● **Exercise requirements**
Look below for the line holding "[0:01.80-0:02.70]" and the line holding "Transcript: Tenemos alumnos". Transcribe exactly those lines and all lines between them, nothing more.
Task material START
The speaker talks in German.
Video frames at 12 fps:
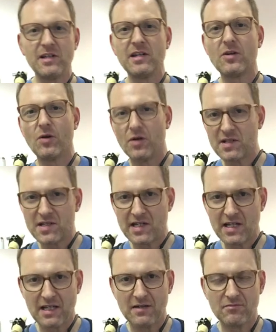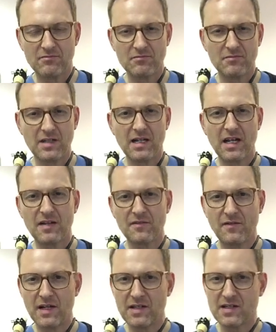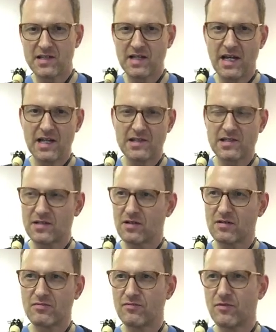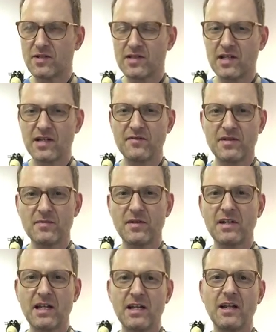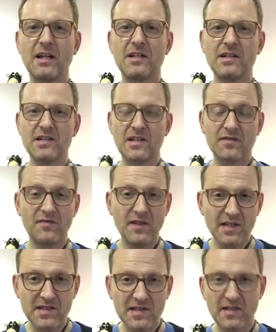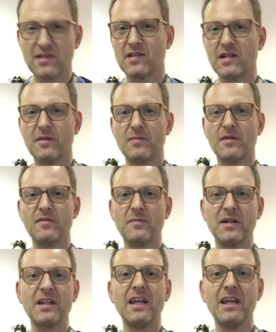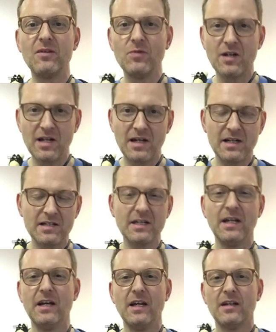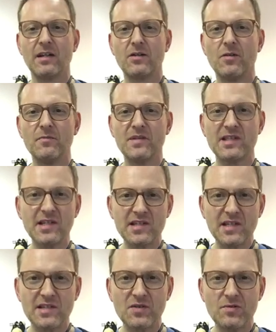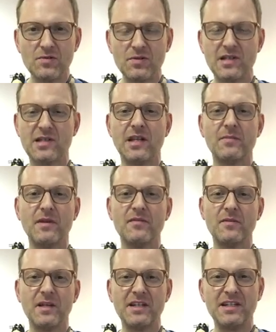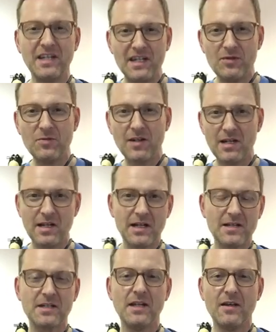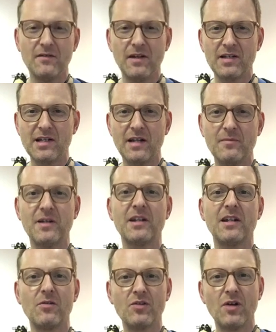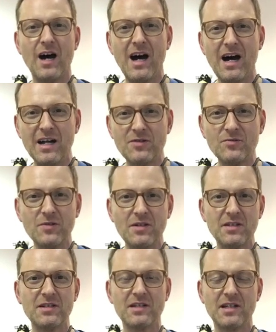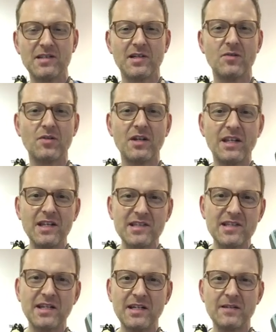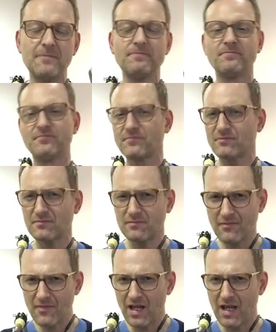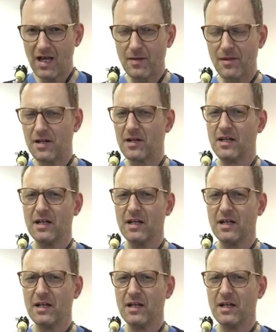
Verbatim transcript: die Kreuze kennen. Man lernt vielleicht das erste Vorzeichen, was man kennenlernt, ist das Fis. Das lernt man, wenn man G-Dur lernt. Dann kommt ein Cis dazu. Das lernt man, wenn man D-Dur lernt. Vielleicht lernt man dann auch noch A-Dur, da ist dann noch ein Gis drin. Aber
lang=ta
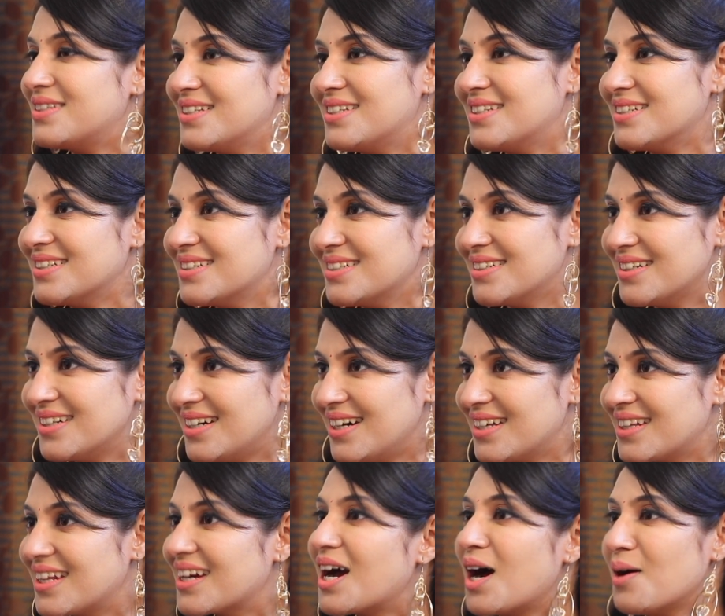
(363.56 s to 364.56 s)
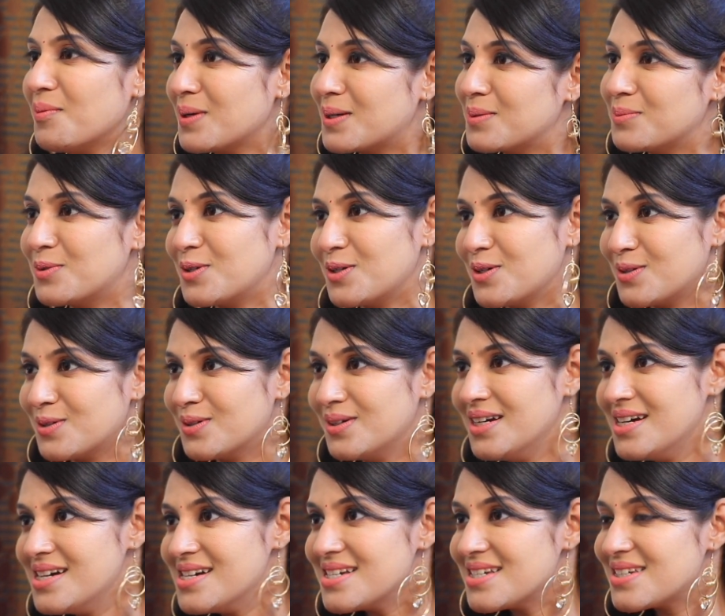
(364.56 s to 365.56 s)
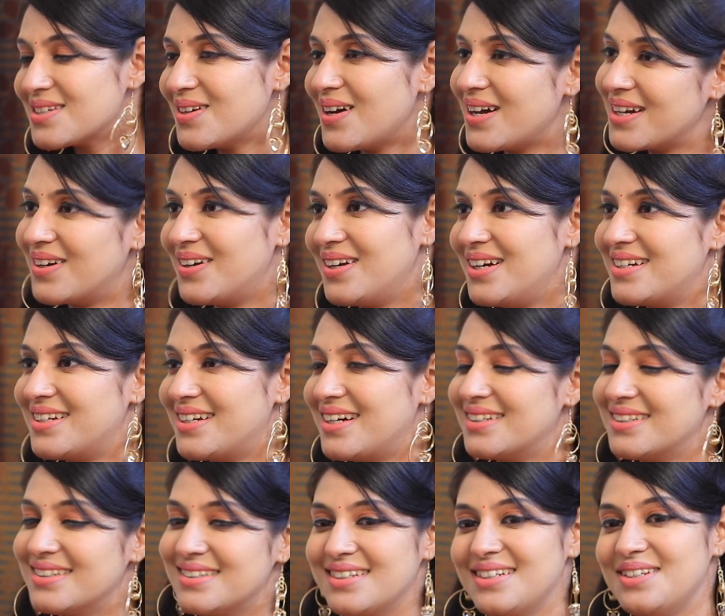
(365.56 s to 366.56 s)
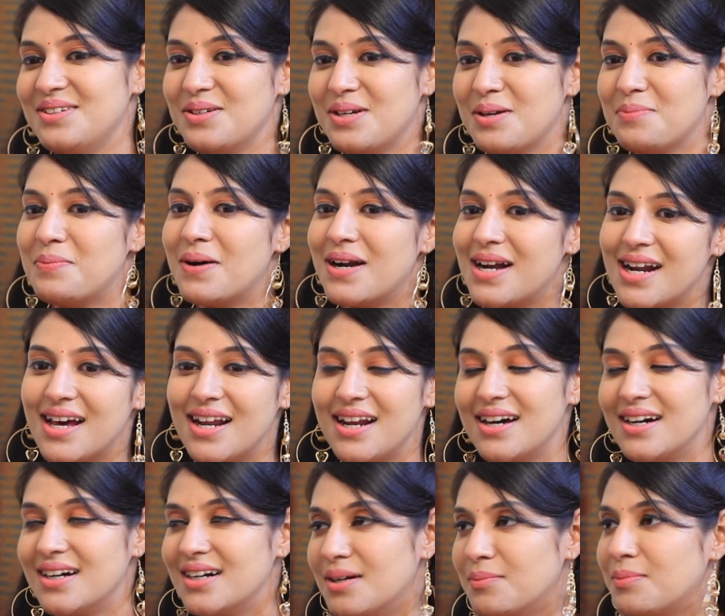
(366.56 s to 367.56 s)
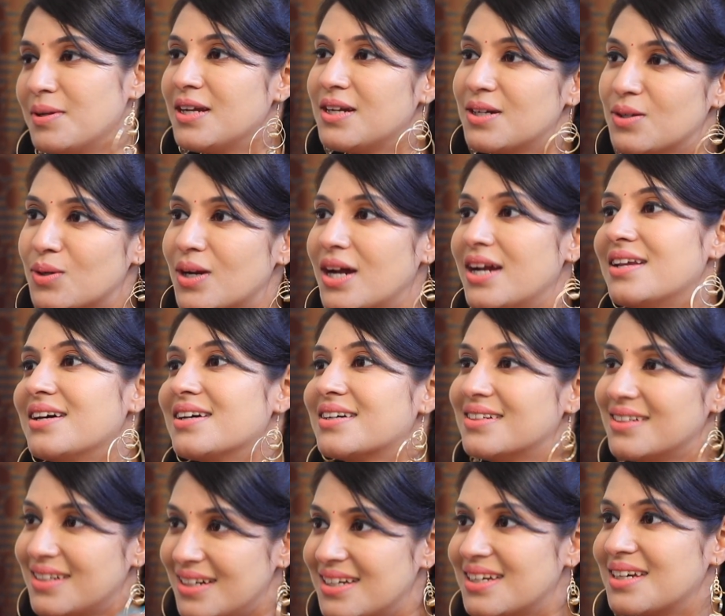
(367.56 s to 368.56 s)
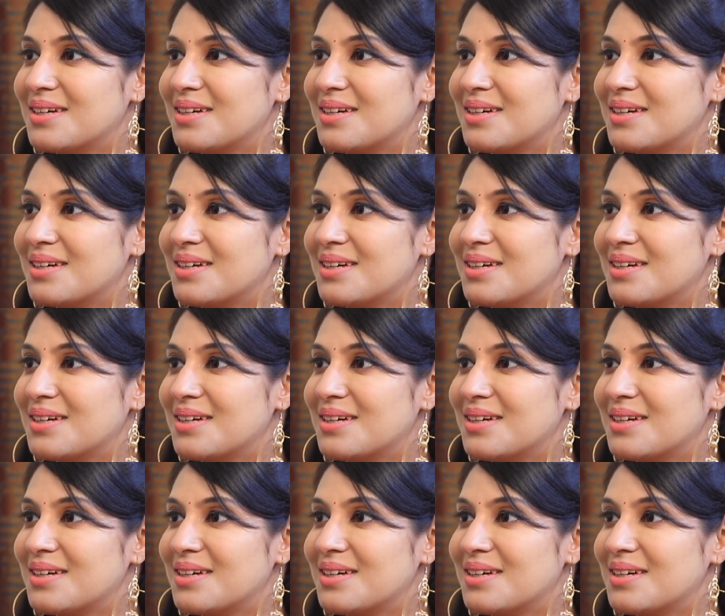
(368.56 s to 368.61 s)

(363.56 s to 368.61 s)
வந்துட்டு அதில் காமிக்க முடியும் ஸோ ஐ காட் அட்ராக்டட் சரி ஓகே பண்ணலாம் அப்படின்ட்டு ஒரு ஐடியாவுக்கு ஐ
Task material END
Task material START
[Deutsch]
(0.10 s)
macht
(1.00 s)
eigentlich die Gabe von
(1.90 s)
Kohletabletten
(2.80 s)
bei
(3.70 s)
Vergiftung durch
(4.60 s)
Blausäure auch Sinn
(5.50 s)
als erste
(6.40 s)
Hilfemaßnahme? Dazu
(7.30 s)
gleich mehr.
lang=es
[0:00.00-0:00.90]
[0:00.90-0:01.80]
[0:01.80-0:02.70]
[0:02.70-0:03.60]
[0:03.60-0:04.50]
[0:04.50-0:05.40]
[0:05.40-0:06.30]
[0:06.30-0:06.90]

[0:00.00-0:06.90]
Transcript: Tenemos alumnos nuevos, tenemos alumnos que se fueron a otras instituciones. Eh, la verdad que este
Task material END
● **Response area**
[0:01.80-0:02.70]
[0:02.70-0:03.60]
[0:03.60-0:04.50]
[0:04.50-0:05.40]
[0:05.40-0:06.30]
[0:06.30-0:06.90]

[0:00.00-0:06.90]
Transcript: Tenemos alumnos nuevos, tenemos alumnos que se fueron a otras instituciones. Eh, la verdad que este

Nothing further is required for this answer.